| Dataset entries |
------------------------------------------------------------
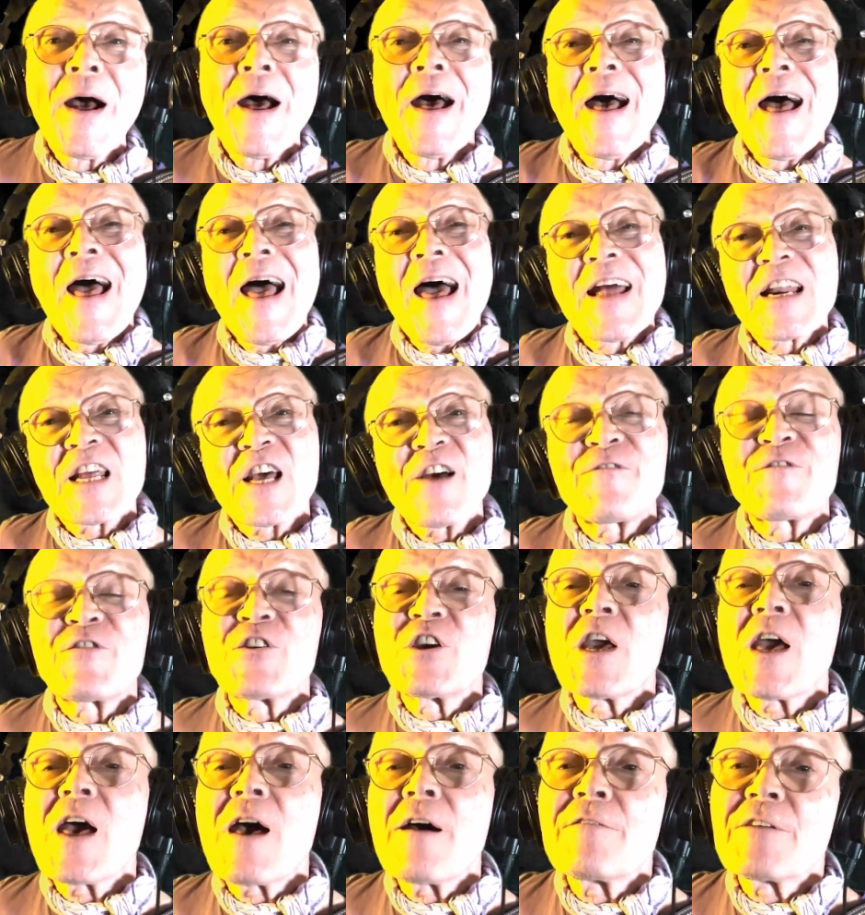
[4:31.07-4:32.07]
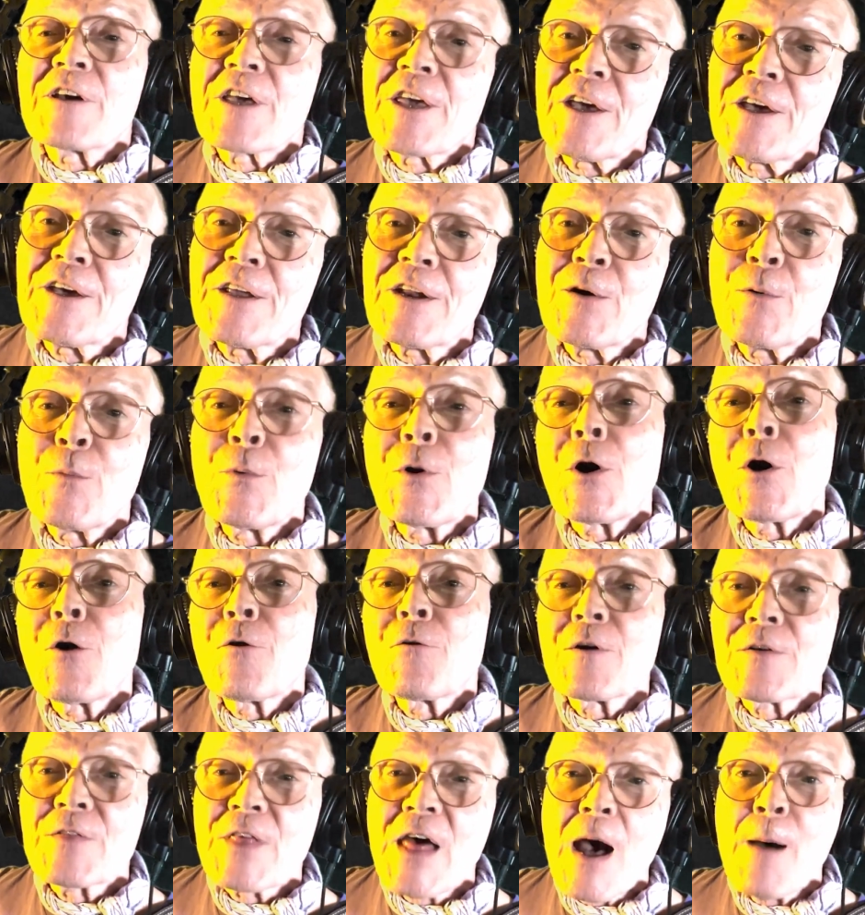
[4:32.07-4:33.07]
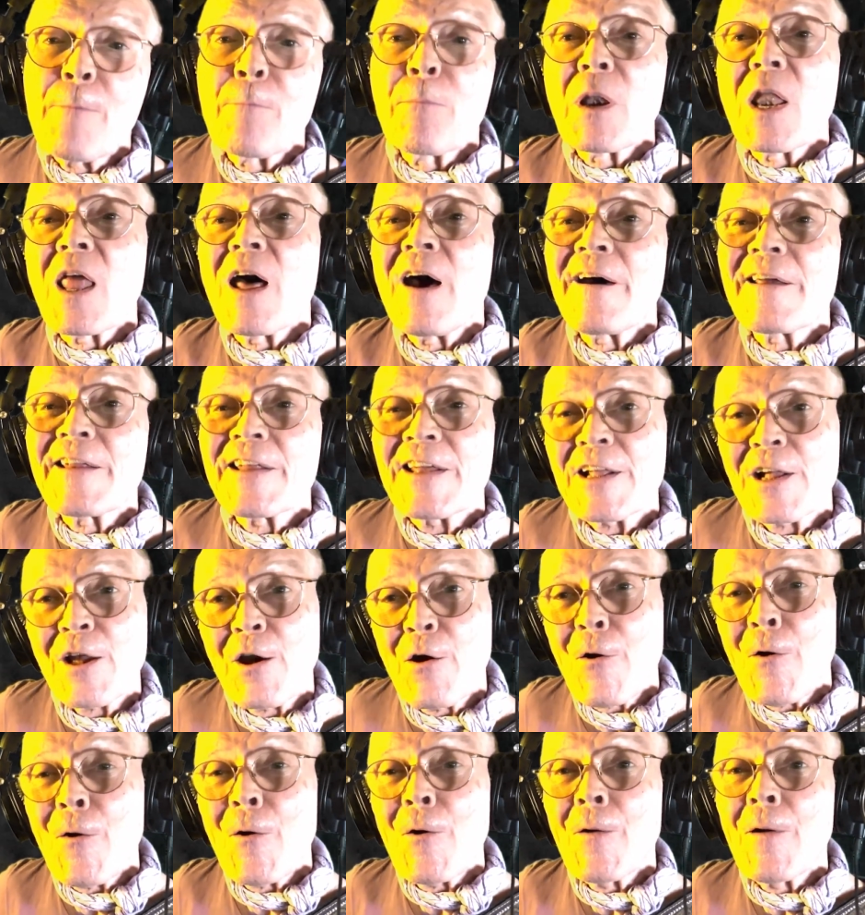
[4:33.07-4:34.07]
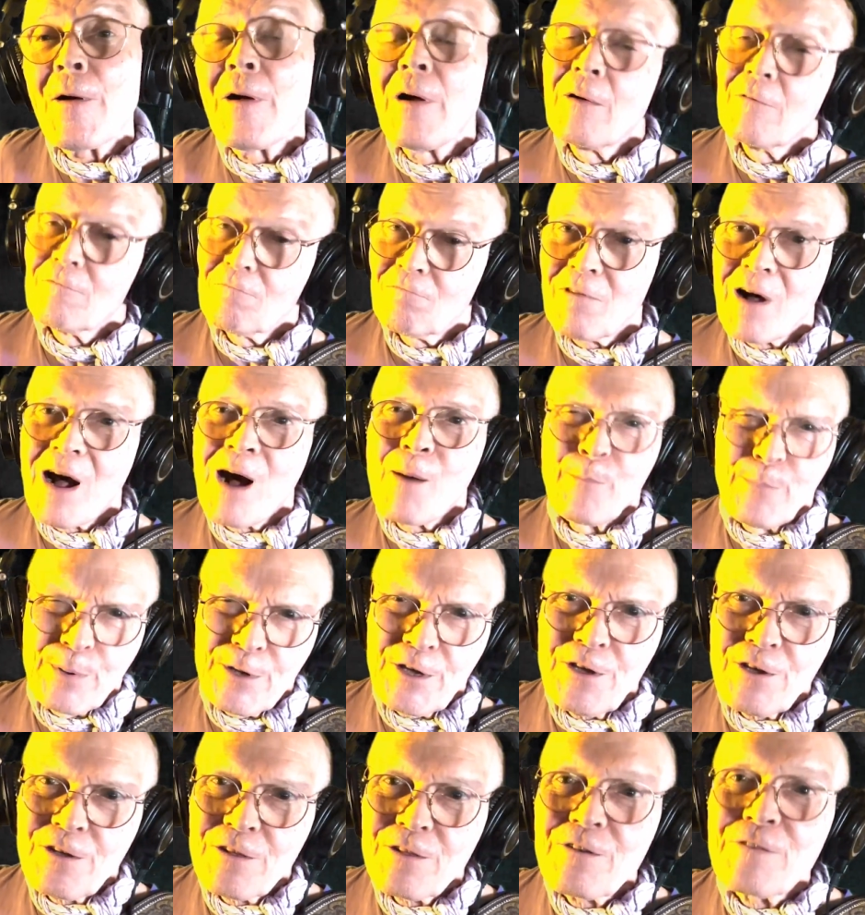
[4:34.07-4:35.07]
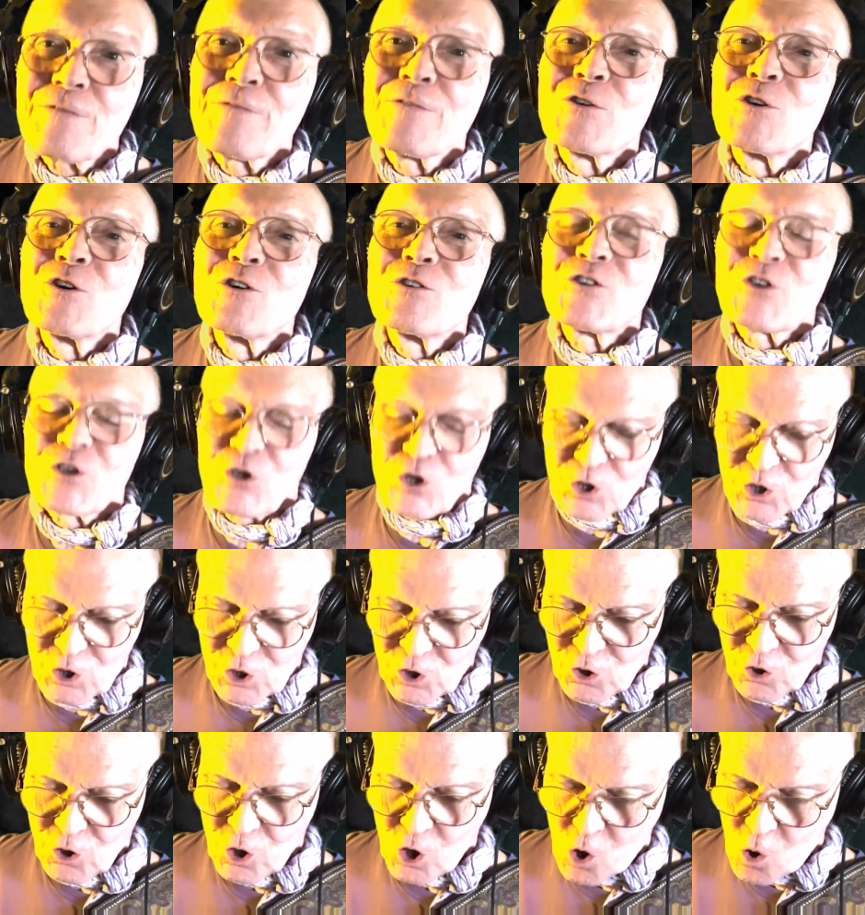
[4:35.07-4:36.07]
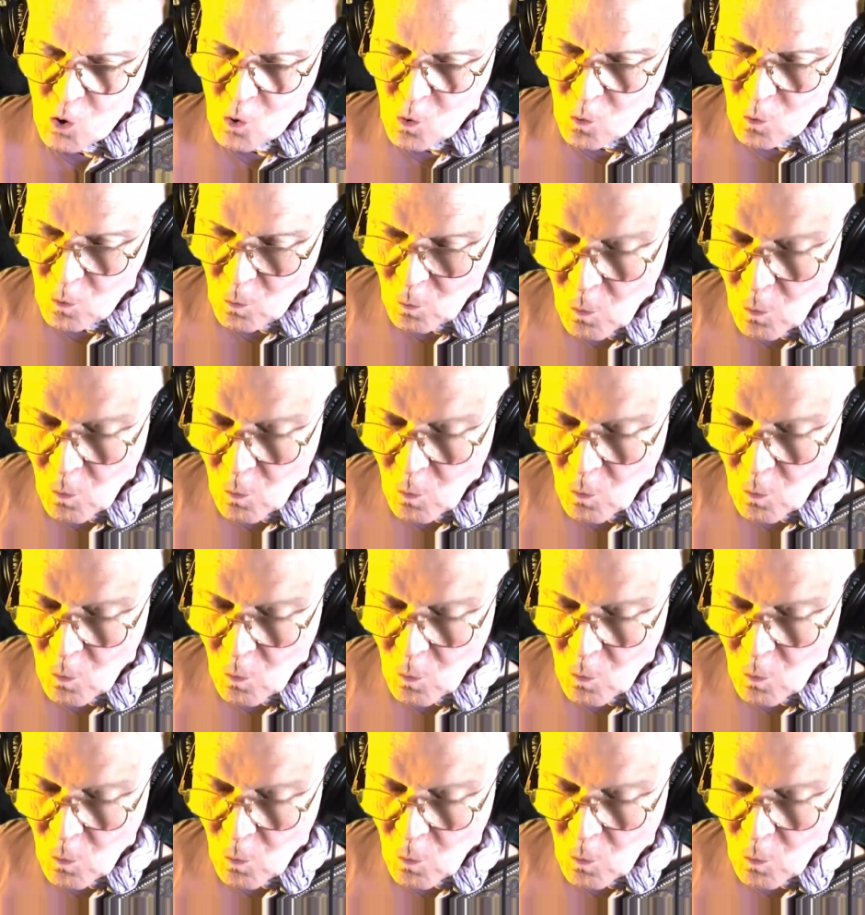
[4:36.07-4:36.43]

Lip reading: And if you ever get a war without blood and gore, I'll be the first to go.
------------------------------------------------------------
| WORK REQUIRED |
Repeat each line of the records exactly. Do not include the pictures.

| TASK ANSWER |
[4:31.07-4:32.07]
[4:32.07-4:33.07]
[4:33.07-4:34.07]
[4:34.07-4:35.07]
[4:35.07-4:36.07]
[4:36.07-4:36.43]

Lip reading: And if you ever get a war without blood and gore, I'll be the first to go.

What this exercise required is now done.